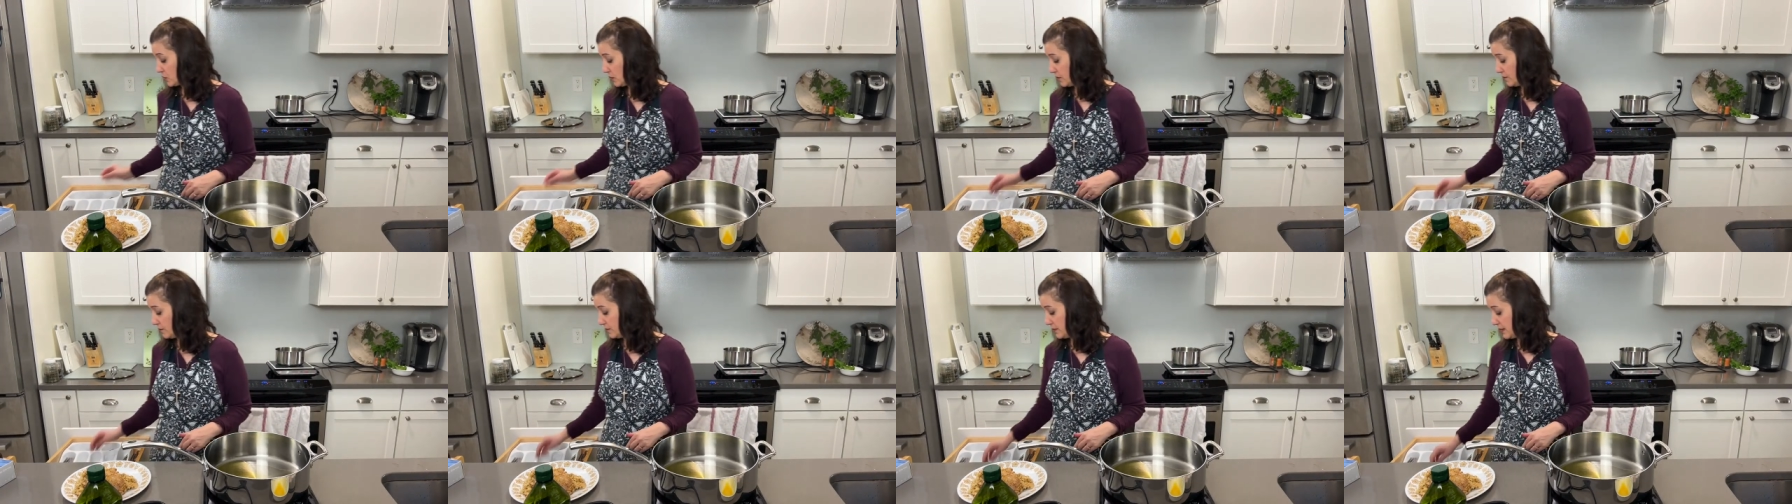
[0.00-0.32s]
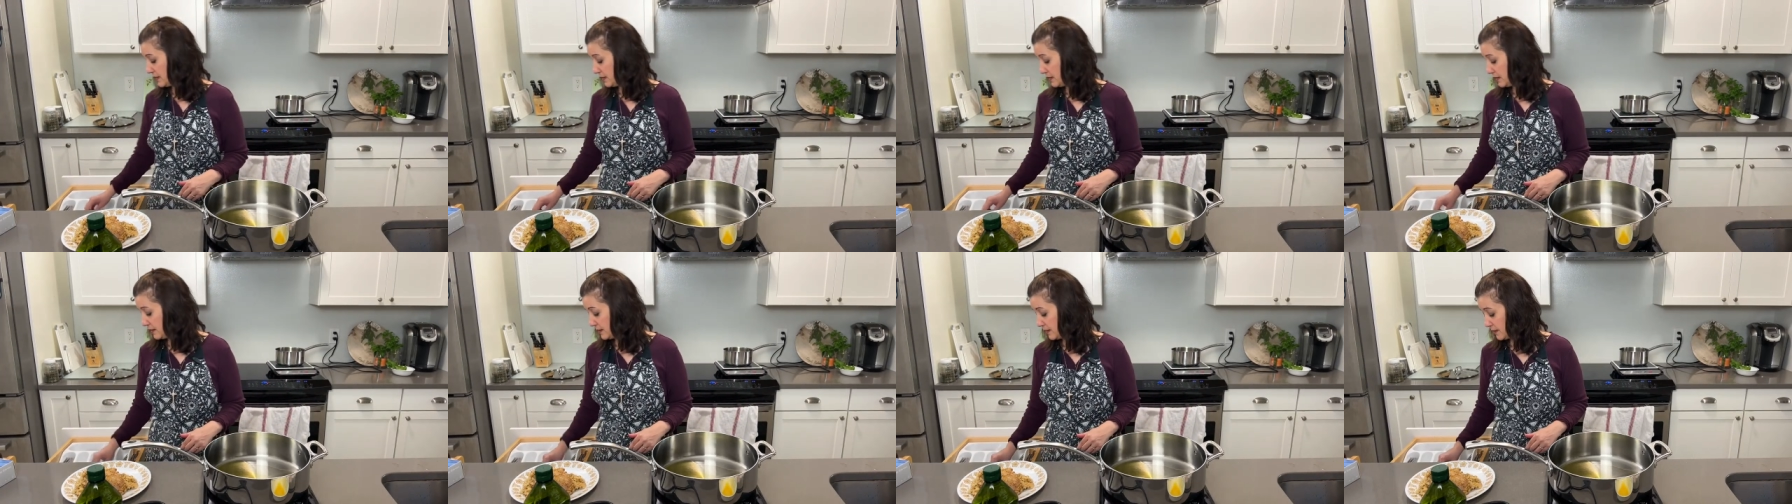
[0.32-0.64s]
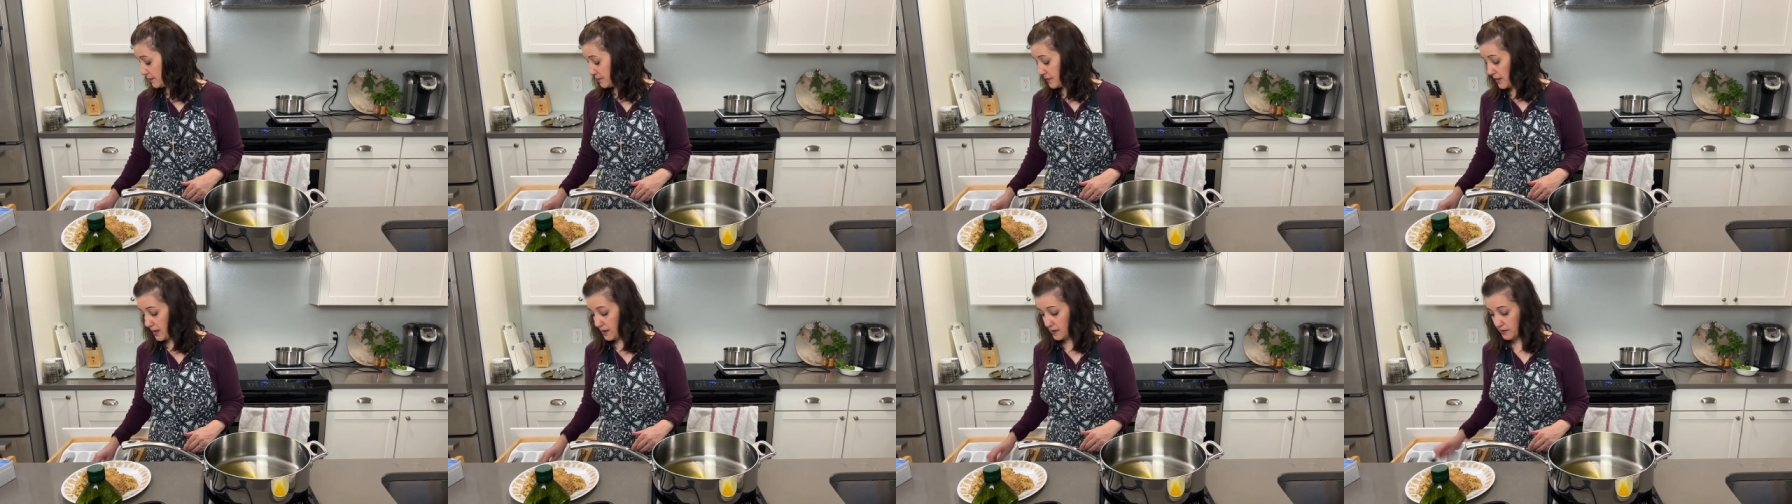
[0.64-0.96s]
to a
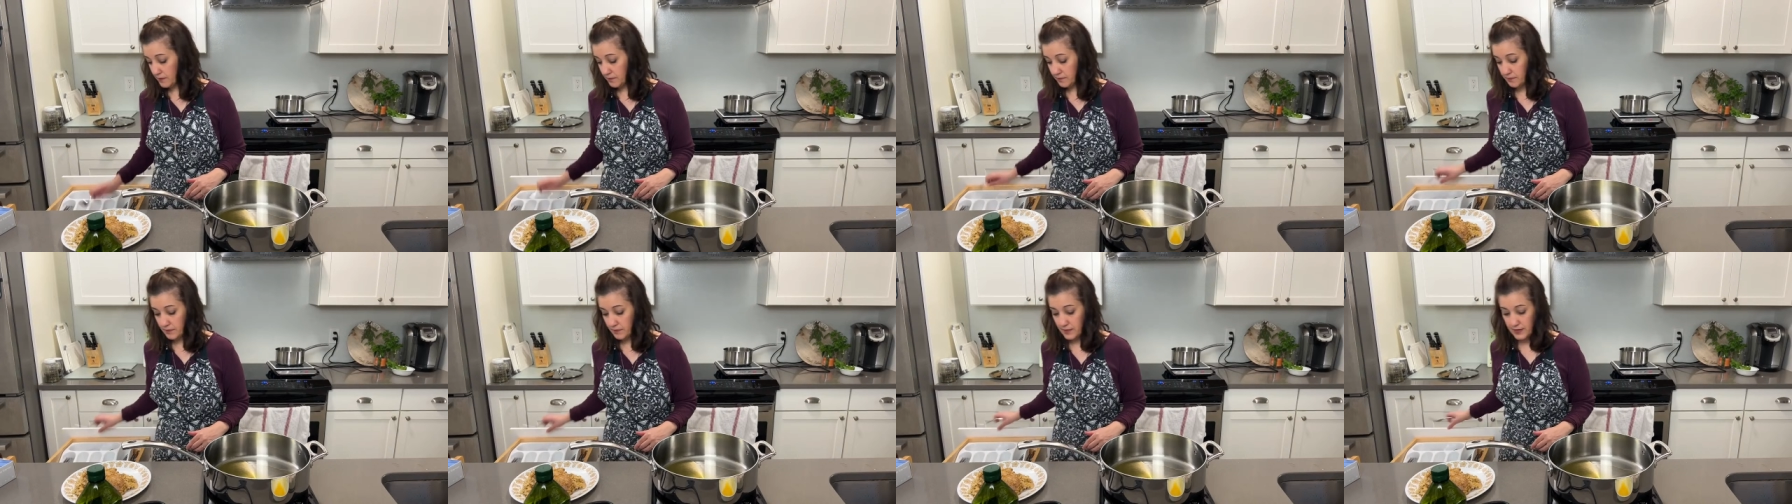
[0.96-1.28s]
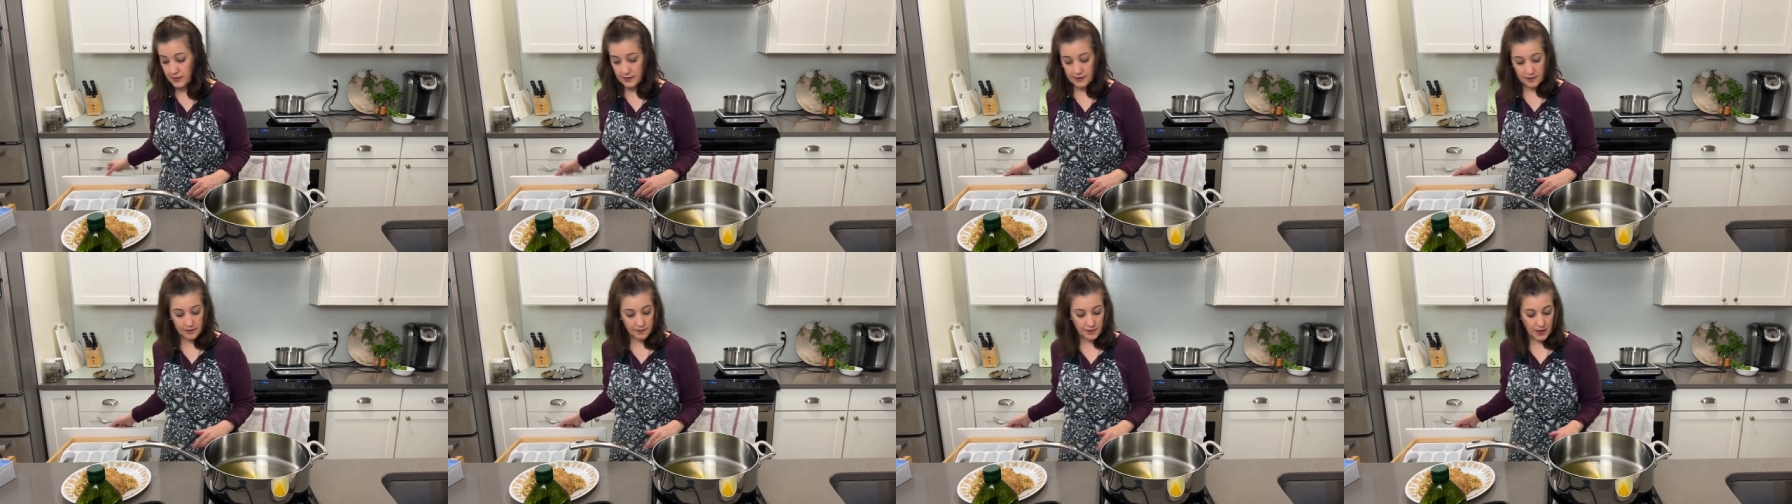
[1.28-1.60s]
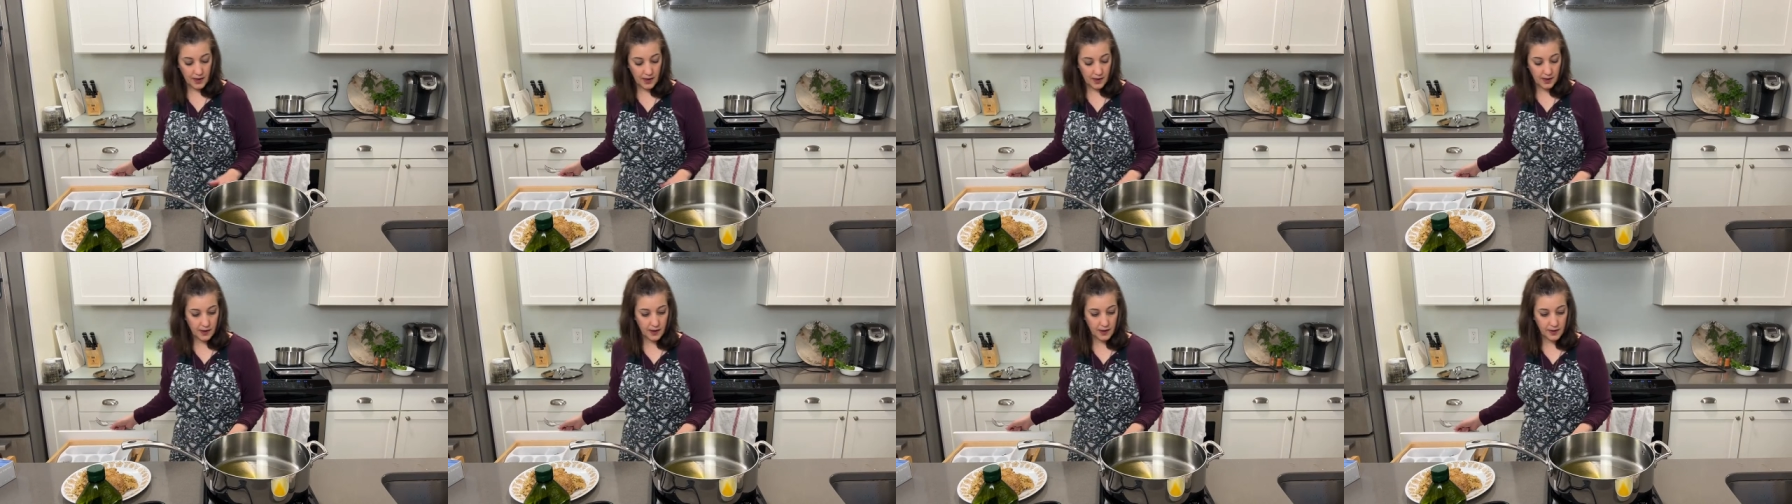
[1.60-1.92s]
medium, medium
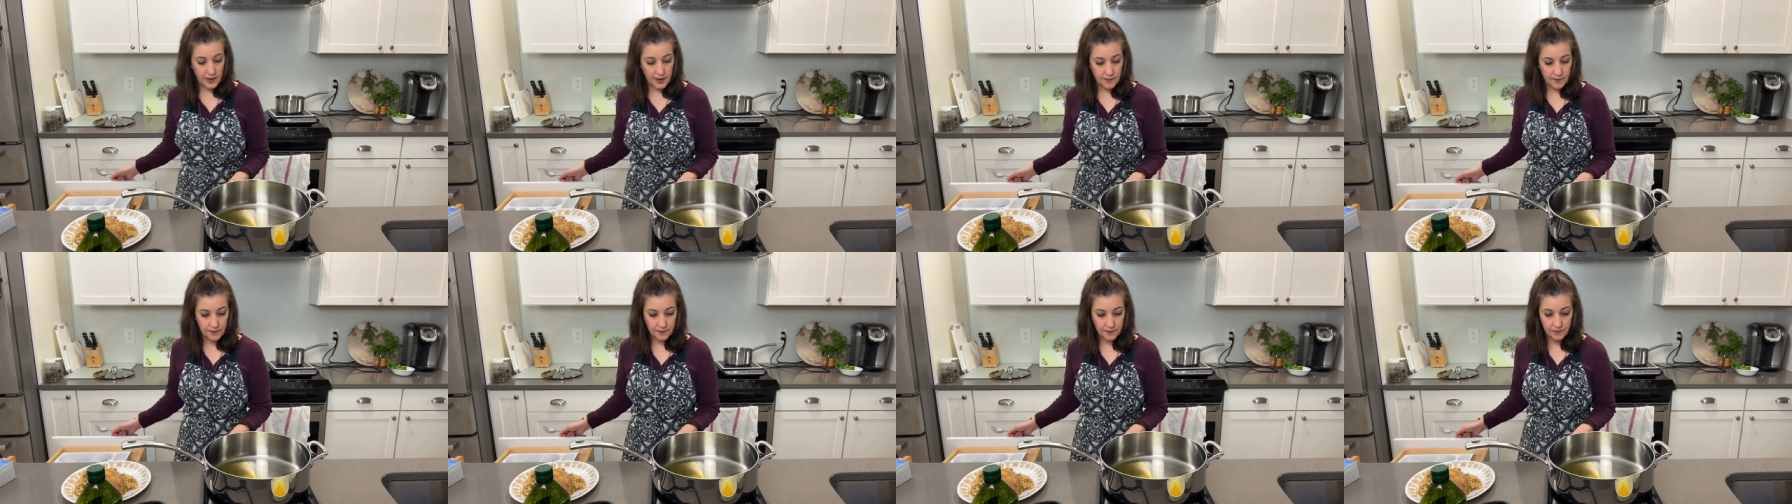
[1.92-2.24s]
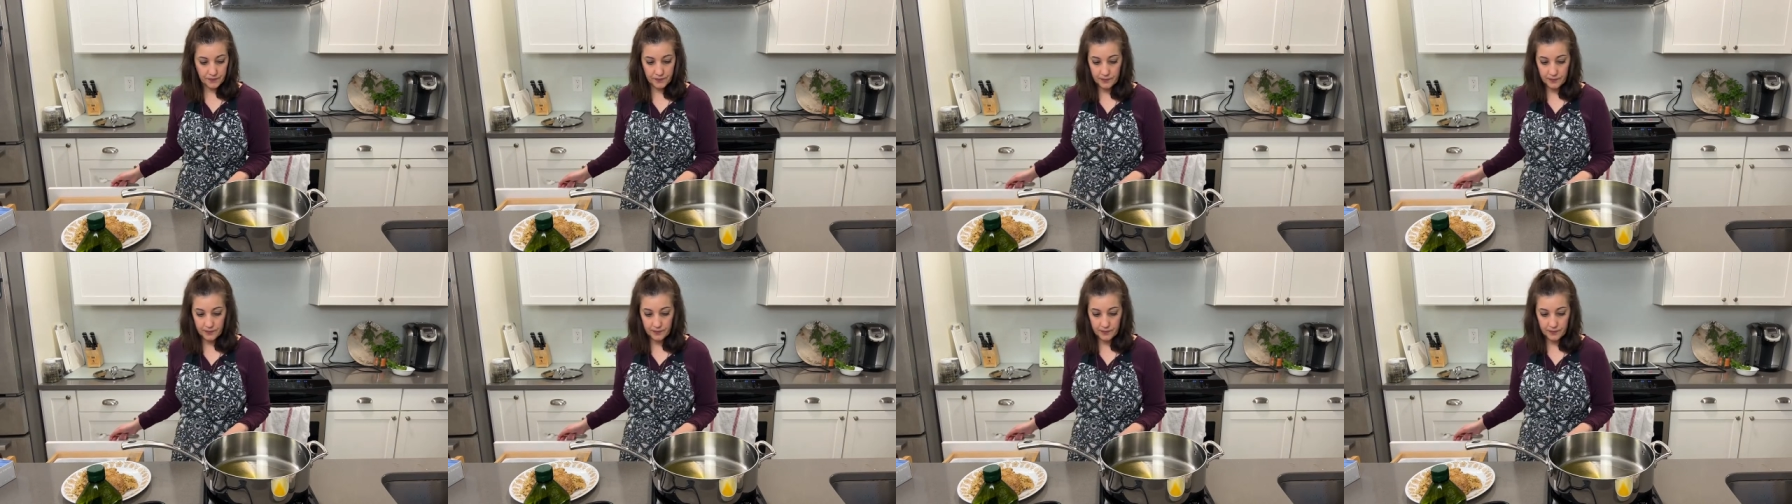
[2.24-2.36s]
high.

### Aim of the task
All of the entries above are to be transcribed word for word, with no pictures included.

### Solution to the exercise
[0.00-0.32s]
[0.32-0.64s]
[0.64-0.96s]
to a
[0.96-1.28s]
[1.28-1.60s]
[1.60-1.92s]
medium, medium
[1.92-2.24s]
[2.24-2.36s]
high.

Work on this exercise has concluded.